Peer Review Policy

Review Model

Machine Learning and Applied Artificial Intelligence will use double-anonymised review where possible, with editor discretion for industry or deployment reports. Each research article should normally receive at least two independent expert reviews before an accept decision. Editors may invite additional methodological, statistical, clinical, technical, or ethics review when the submission requires it.

Editorial Flow

1. Technical check for completeness, scope, authorship information, required statements, file quality, and obvious publication-ethics concerns. 2. Editorial assessment by the editor-in-chief or a handling editor with subject knowledge in applied machine learning. 3. External peer review by reviewers with relevant expertise and no known conflict of interest. 4. Author revision with a point-by-point response to reviewer and editor comments. 5. Final editorial decision based on evidence, reviewer advice, journal standards, and publication-ethics obligations.

Reviewer Expectations

Reviewers should assess whether the application setting justifies the model, whether baselines are meaningful, and whether deployment claims are supported. Reviewers should write evidence-based, respectful reports and should decline invitations when they have conflicts of interest, inadequate expertise, or insufficient time.

Decision Categories

The journal may issue decisions of reject, major revision, minor revision, accept with editorial changes, or accept. A revision invitation is not a promise of acceptance. Editors may reject a manuscript after revision if core methodological, ethical, or scope issues remain unresolved.

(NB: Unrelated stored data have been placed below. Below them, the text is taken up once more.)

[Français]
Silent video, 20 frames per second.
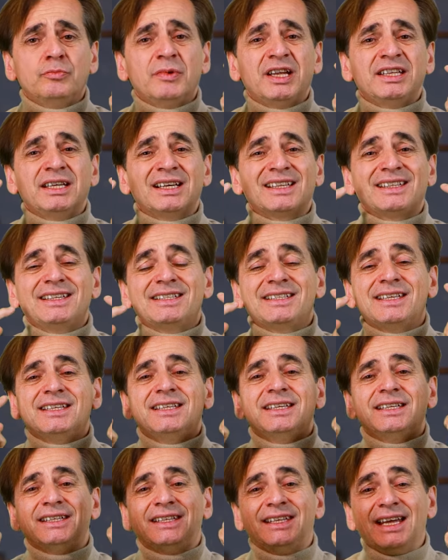une manière
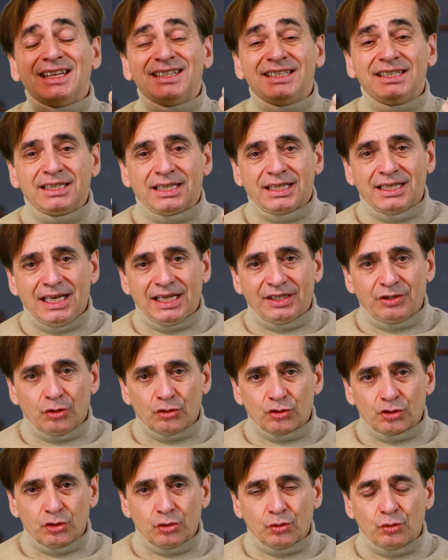d'essayer d'attirer
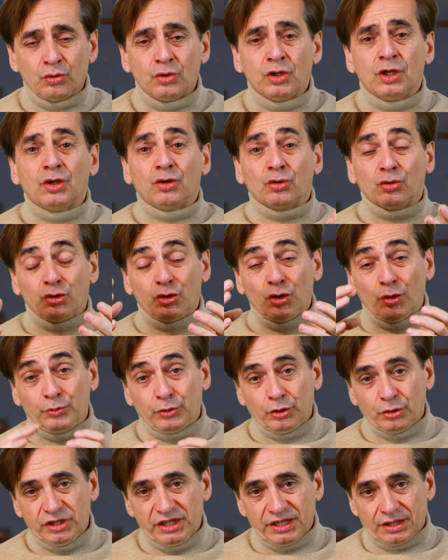l'attention,
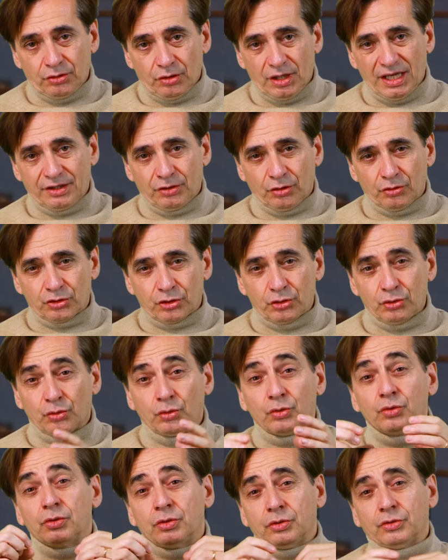d'obtenir de
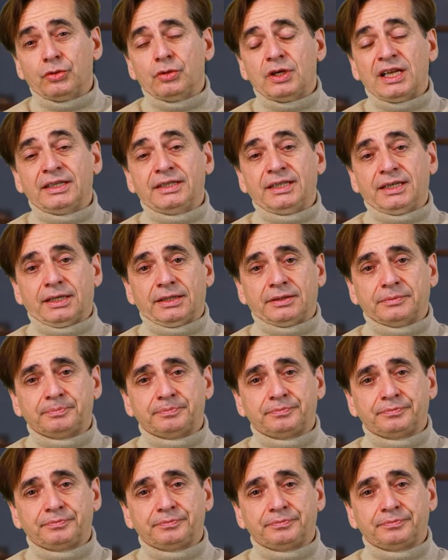l'attention de l'intérieur.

Confidentiality and Conflicts

Manuscripts, reviewer reports, correspondence, data, code, and supplementary files are confidential during review. Reviewers must not use unpublished information for personal advantage and must disclose recent collaboration, institutional relationships, financial interests, rivalry, or other conflicts.

Timing

During the launch period, the target first decision time is 4-8 weeks after technical check. This target is operational, not guaranteed, and should be revised once the journal has real workflow data.

Appeals Within Review

Authors may appeal if they identify a factual error, procedural problem, conflict of interest, or overlooked evidence. Appeals are handled separately from ordinary revision requests and do not guarantee re-review.